Work task:
Write out exactly the lines between the line containing "[0:00.00-0:01.07]" and the end of the records, counting both ends, and leave out all pictures.

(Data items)
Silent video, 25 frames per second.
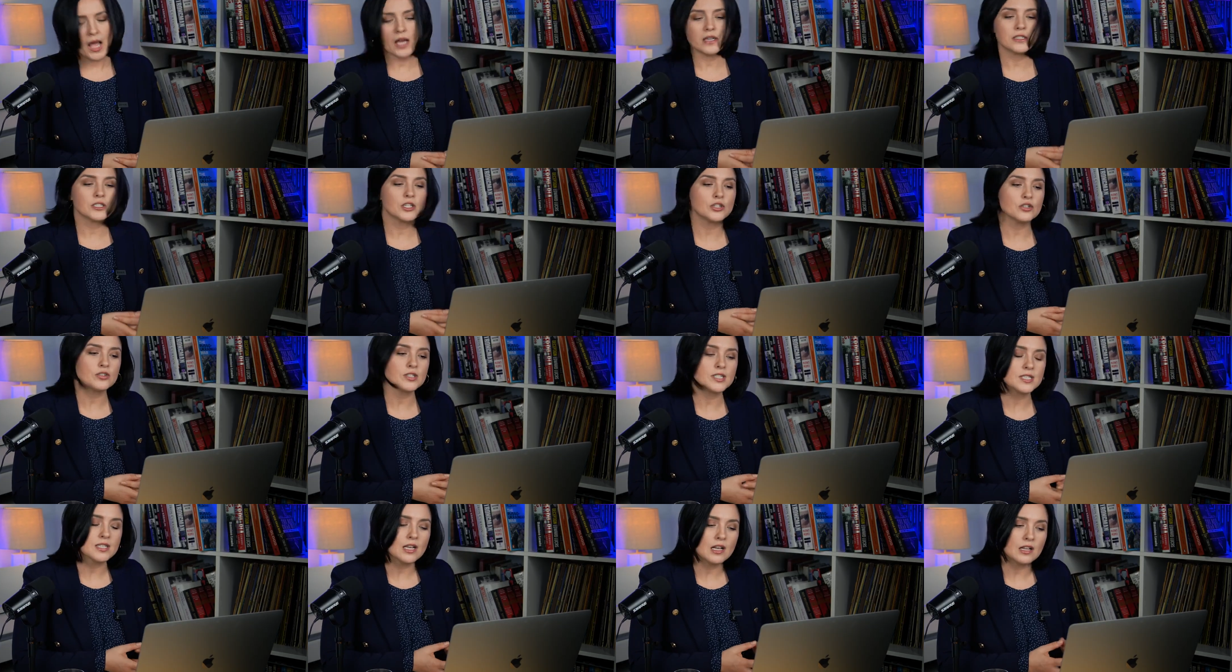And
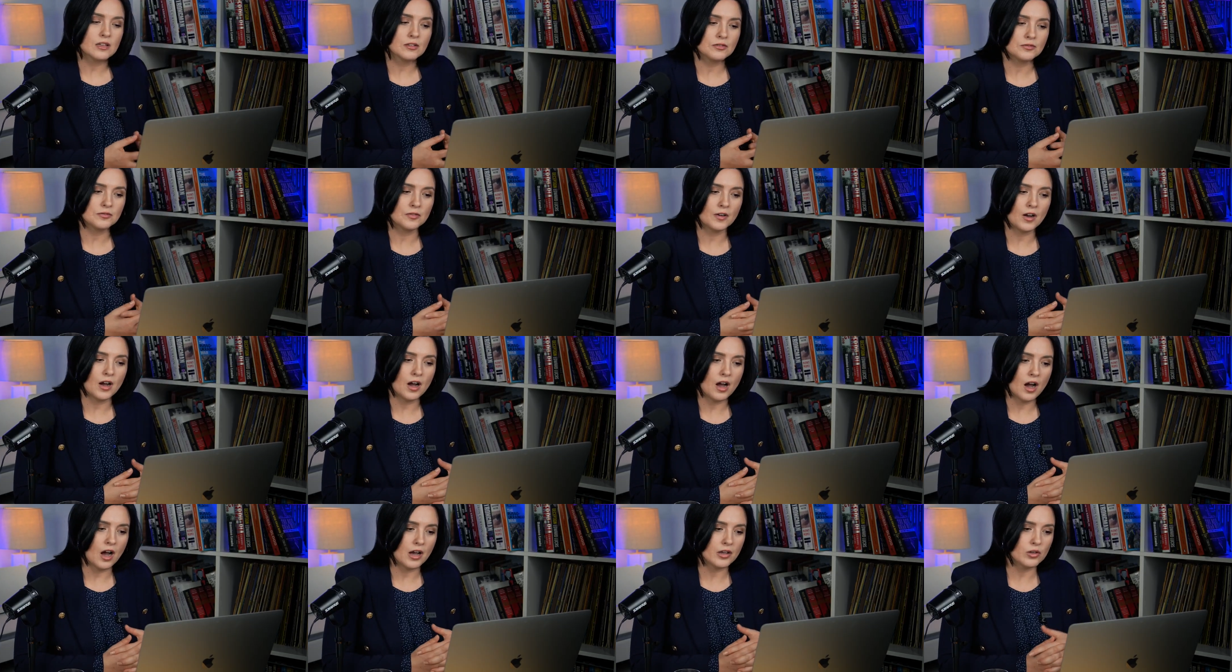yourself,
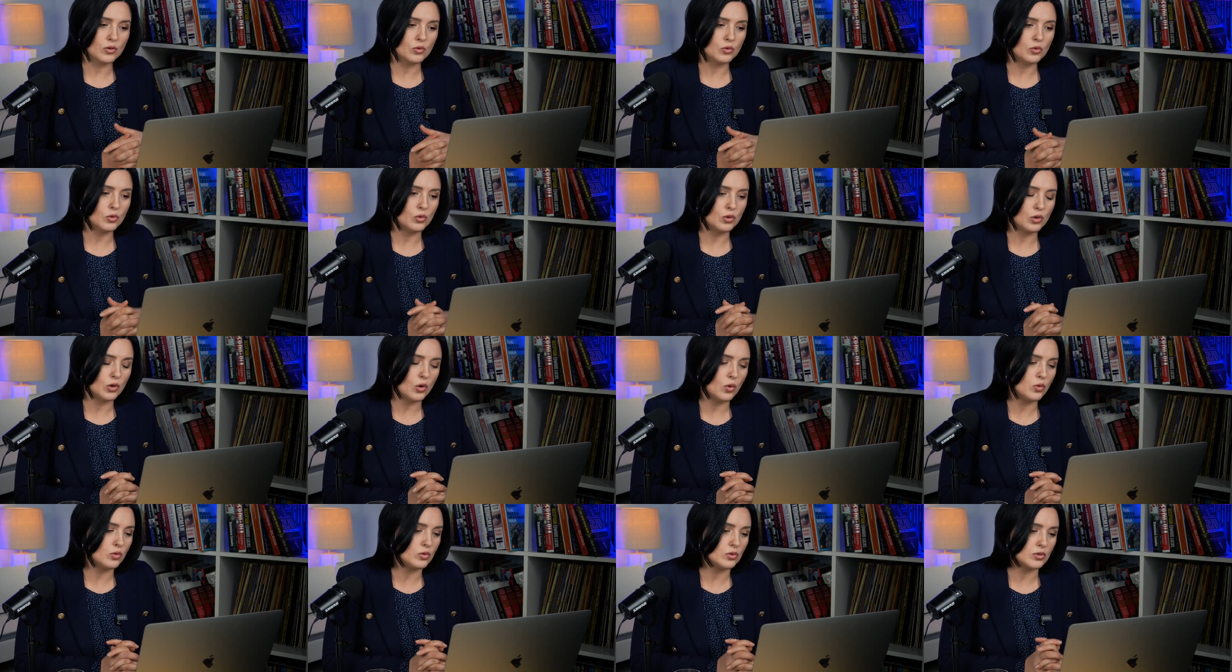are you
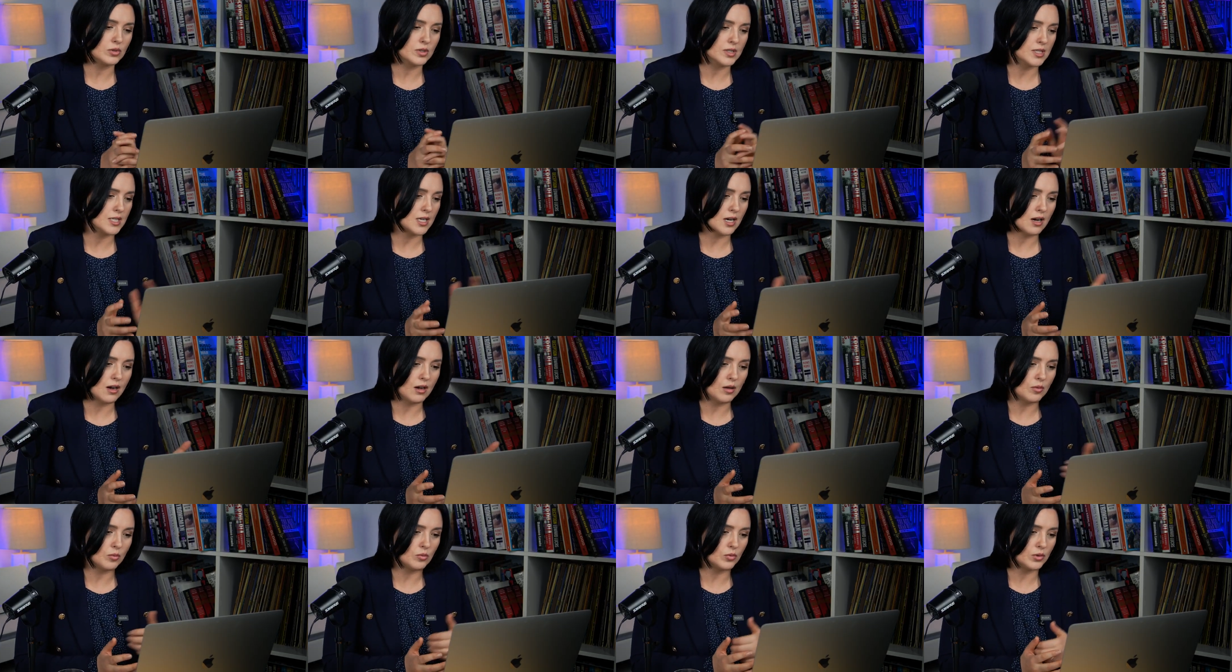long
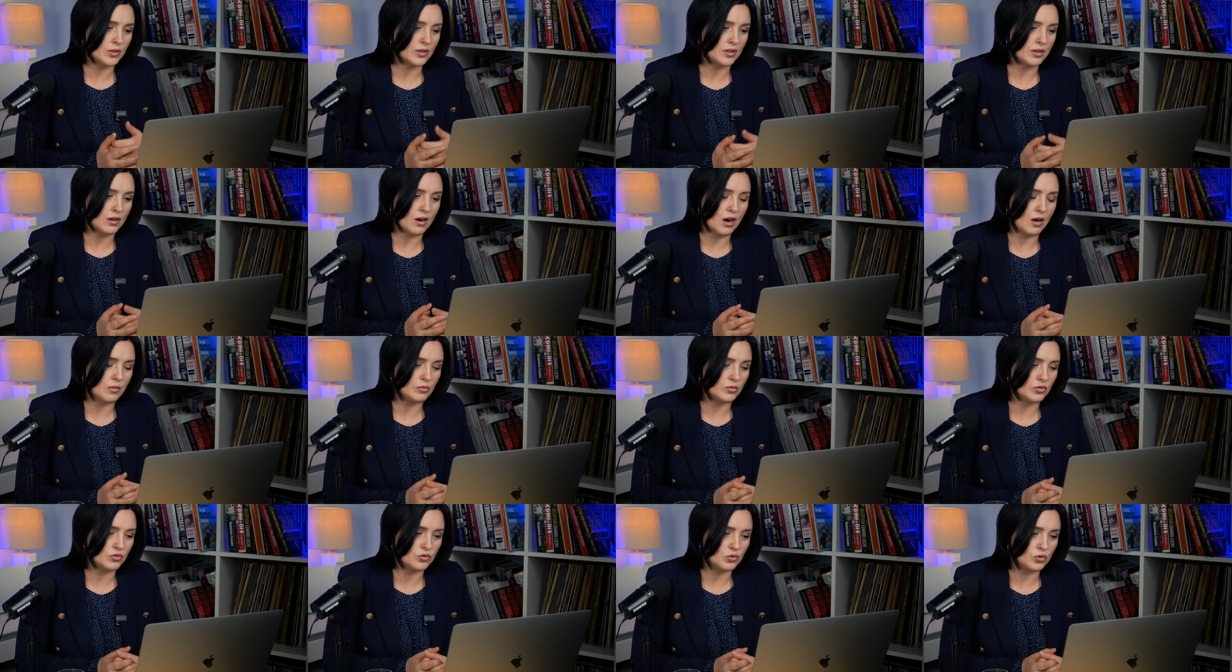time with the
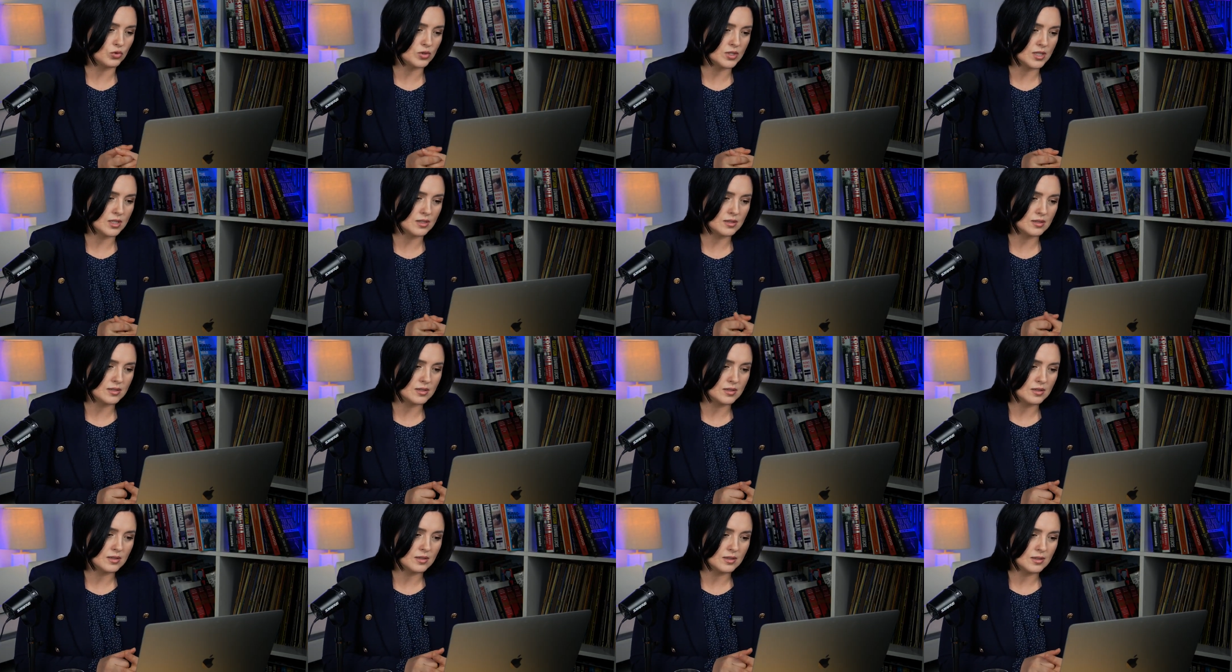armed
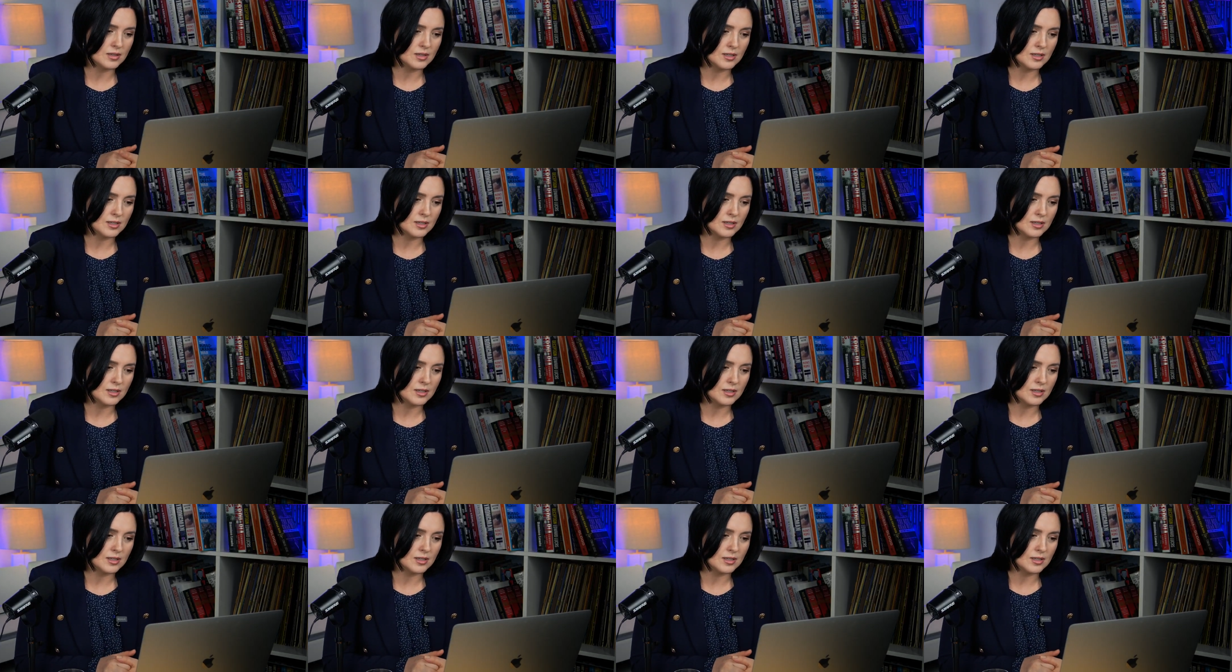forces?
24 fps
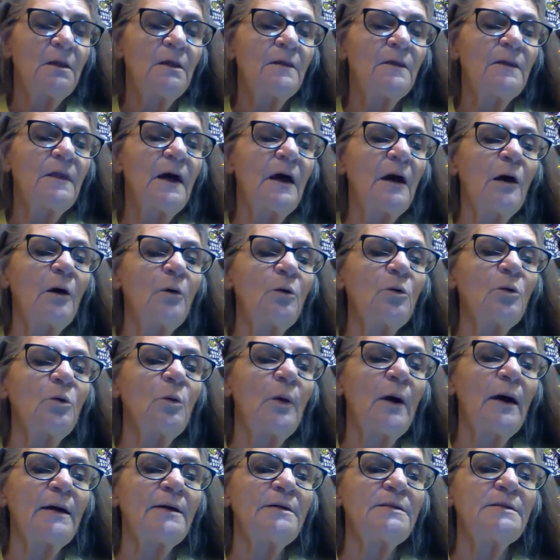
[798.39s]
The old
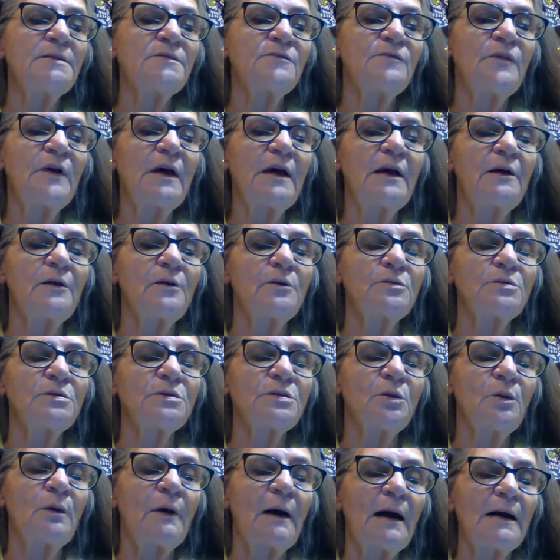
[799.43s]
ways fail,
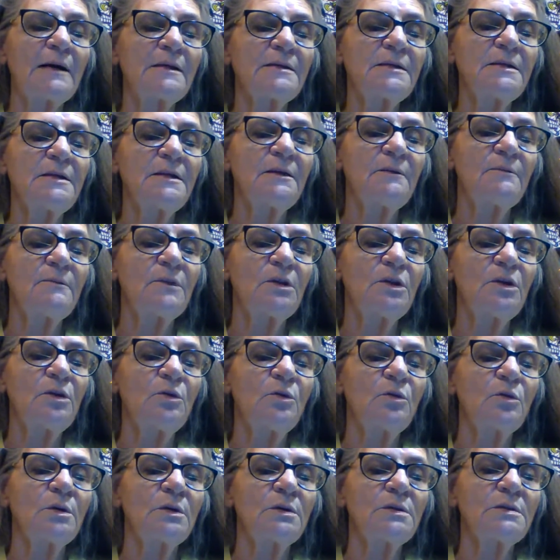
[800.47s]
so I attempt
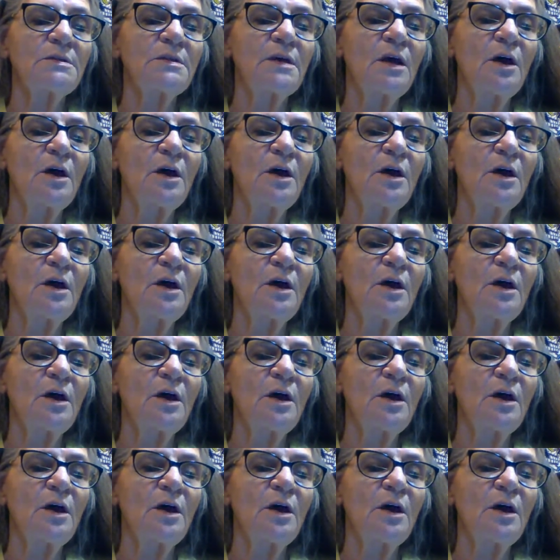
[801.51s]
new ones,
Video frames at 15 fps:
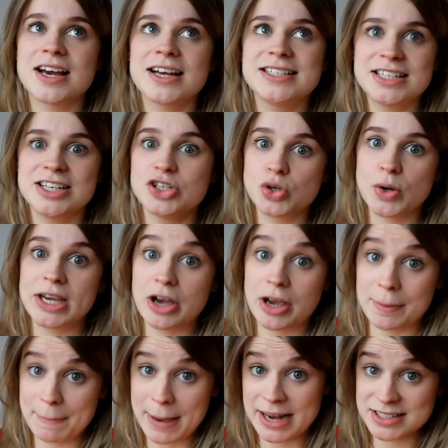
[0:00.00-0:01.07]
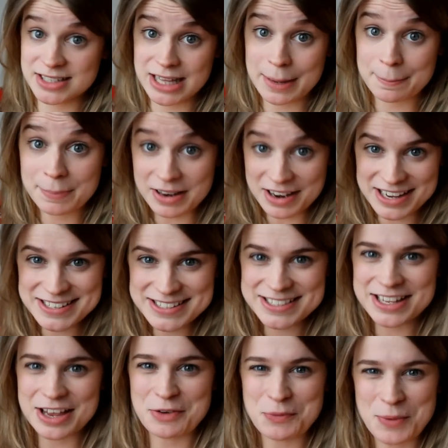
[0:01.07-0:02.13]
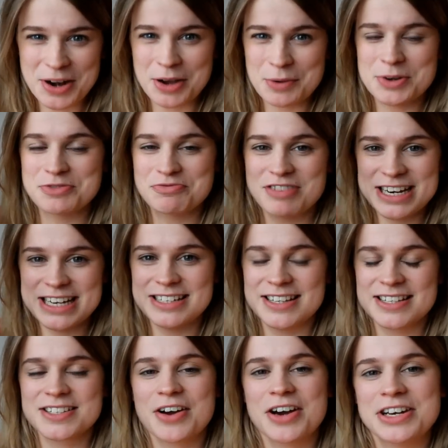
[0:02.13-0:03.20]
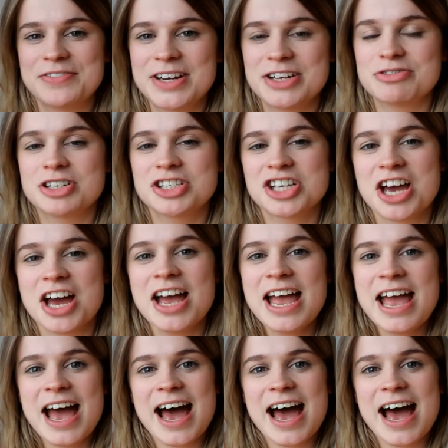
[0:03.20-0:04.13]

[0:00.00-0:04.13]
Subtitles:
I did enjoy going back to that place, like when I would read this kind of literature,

Exercise response:
[0:00.00-0:01.07]
[0:01.07-0:02.13]
[0:02.13-0:03.20]
[0:03.20-0:04.13]

[0:00.00-0:04.13]
Subtitles:
I did enjoy going back to that place, like when I would read this kind of literature,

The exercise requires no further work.